Outside the convention center, young men danced and sang along with songs from My Little Pony cartoon that blasted from loud speakers as a video screen on a large truck showed the show’s characters. One observer said it almost felt like a Grateful Dead concert…

“There are a lot of people who when they first hear about men watching a show for little girls, they’re taken to a creepy place,” [animator Lauren Faust] said. “They think there’s something wrong with that, something devious about it. I think that’s unfortunate.”
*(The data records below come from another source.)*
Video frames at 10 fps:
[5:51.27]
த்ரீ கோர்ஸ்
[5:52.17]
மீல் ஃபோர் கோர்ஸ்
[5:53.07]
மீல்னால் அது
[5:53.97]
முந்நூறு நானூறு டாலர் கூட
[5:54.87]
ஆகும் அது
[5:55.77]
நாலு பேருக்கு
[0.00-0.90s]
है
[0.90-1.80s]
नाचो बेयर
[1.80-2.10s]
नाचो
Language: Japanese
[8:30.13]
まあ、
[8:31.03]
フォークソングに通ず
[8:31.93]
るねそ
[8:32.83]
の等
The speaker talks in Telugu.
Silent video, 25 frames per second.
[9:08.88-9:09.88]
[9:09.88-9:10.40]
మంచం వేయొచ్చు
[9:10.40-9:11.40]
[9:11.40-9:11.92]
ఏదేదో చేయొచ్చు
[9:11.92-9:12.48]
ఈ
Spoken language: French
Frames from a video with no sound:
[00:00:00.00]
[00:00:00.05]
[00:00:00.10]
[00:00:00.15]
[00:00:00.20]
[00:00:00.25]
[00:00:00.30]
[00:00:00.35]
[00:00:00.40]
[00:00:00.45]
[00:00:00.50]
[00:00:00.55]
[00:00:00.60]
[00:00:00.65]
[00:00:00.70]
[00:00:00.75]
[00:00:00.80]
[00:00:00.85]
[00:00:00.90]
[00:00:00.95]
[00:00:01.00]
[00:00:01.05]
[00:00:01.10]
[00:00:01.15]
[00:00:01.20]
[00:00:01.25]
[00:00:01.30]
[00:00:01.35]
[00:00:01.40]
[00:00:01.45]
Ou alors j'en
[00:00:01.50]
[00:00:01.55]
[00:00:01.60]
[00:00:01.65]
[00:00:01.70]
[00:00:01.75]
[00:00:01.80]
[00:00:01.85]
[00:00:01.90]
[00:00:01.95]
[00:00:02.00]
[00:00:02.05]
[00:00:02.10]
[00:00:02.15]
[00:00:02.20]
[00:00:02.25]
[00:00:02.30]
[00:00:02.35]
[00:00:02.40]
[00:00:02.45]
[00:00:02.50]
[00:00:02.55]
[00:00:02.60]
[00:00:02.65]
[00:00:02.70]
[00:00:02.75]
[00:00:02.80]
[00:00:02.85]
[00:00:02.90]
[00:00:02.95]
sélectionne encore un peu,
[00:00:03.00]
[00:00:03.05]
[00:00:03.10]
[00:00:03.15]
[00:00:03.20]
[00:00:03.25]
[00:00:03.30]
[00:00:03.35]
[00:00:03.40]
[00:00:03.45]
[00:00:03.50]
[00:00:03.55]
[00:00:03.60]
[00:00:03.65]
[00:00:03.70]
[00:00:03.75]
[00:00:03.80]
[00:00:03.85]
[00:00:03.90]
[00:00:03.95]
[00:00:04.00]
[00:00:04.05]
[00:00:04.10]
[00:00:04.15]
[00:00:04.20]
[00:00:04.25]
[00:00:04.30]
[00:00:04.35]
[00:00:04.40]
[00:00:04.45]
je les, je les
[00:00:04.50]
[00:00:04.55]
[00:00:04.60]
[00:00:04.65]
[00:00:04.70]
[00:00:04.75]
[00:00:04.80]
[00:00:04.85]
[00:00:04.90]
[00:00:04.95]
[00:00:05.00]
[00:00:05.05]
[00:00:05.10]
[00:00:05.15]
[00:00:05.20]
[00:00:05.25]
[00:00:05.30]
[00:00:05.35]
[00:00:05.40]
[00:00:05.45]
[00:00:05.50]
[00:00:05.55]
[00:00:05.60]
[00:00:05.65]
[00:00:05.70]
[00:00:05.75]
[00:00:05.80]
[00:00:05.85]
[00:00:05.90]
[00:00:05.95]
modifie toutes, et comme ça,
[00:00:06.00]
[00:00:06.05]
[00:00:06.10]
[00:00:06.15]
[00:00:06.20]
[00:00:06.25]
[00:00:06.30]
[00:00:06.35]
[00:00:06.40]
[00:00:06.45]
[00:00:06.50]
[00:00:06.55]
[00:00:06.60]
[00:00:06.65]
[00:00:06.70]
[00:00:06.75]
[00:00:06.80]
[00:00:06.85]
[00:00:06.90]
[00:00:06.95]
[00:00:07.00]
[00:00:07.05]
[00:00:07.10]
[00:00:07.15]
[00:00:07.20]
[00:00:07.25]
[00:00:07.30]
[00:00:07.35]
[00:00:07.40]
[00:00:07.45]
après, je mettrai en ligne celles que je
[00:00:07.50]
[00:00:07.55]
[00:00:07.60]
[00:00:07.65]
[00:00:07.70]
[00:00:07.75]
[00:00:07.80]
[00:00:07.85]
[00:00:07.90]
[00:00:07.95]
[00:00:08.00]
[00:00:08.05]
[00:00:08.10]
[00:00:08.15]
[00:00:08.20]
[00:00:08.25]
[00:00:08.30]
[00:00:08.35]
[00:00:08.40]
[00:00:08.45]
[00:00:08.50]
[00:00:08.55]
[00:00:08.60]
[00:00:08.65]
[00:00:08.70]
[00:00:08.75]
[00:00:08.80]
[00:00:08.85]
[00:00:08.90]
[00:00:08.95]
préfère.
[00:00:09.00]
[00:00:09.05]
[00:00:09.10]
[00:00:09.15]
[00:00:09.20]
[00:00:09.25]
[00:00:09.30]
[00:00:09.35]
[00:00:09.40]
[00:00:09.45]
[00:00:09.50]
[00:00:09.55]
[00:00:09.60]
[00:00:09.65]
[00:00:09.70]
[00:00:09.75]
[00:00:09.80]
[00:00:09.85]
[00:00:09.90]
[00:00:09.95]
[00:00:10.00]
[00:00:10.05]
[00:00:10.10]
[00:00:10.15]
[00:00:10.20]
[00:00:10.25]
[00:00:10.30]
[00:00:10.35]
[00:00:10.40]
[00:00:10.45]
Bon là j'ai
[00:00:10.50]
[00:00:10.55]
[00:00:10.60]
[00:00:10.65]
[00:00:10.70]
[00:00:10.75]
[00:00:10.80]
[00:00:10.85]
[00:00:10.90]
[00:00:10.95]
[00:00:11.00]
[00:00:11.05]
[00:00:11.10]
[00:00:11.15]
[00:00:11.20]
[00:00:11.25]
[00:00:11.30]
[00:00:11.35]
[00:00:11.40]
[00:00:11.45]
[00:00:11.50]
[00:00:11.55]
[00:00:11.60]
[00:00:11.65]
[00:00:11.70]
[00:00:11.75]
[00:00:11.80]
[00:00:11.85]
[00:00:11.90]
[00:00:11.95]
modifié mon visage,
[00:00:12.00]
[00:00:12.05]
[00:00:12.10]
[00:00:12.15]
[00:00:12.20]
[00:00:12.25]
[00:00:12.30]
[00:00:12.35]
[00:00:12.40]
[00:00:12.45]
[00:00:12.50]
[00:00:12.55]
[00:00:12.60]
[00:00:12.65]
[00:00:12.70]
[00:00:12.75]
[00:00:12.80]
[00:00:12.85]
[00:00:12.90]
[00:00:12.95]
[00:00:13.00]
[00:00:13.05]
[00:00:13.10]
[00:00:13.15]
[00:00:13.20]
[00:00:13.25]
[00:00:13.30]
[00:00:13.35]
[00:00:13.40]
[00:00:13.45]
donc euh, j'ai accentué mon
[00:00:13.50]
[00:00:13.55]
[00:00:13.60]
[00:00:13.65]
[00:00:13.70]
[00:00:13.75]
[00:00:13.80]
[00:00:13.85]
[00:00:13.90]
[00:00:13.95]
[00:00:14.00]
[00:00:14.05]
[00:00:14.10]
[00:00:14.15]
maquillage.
If the AP story’s accurate, their interest in the show appears to be on the level. It’s not a case of college guys getting baked and looking for lulz by dressing up as cartoon ponies; it’s not even a case of pretending to enjoy the show ironically while secretly enjoying it for real, as is obviously the case when I goof on “The Walking Dead.” (No, I kid. That’s an awful show.) They seem to be legitimately into the ponyverse, thus raising two possibilities. One: It’s a complex response to a cultural crisis in masculinity fueled by a brutal labor market, declining college enrollment, increased competition from women, and difficulty building relationships in an anomic social-media age. Think “Fight Club,” but the other end of the spectrum. What could be more reassuring under those circumstances than ponies and rainbows and friendship ‘n stuff? Two: These dudes are totally solid and the show’s just that good. Anyone here seen it, hopefully/preferably because your kids are into it? I’m thinking that if it was really good, my beta-dar would have already picked up on it, but I don’t know. Maybe I’ve slipped to omega levels.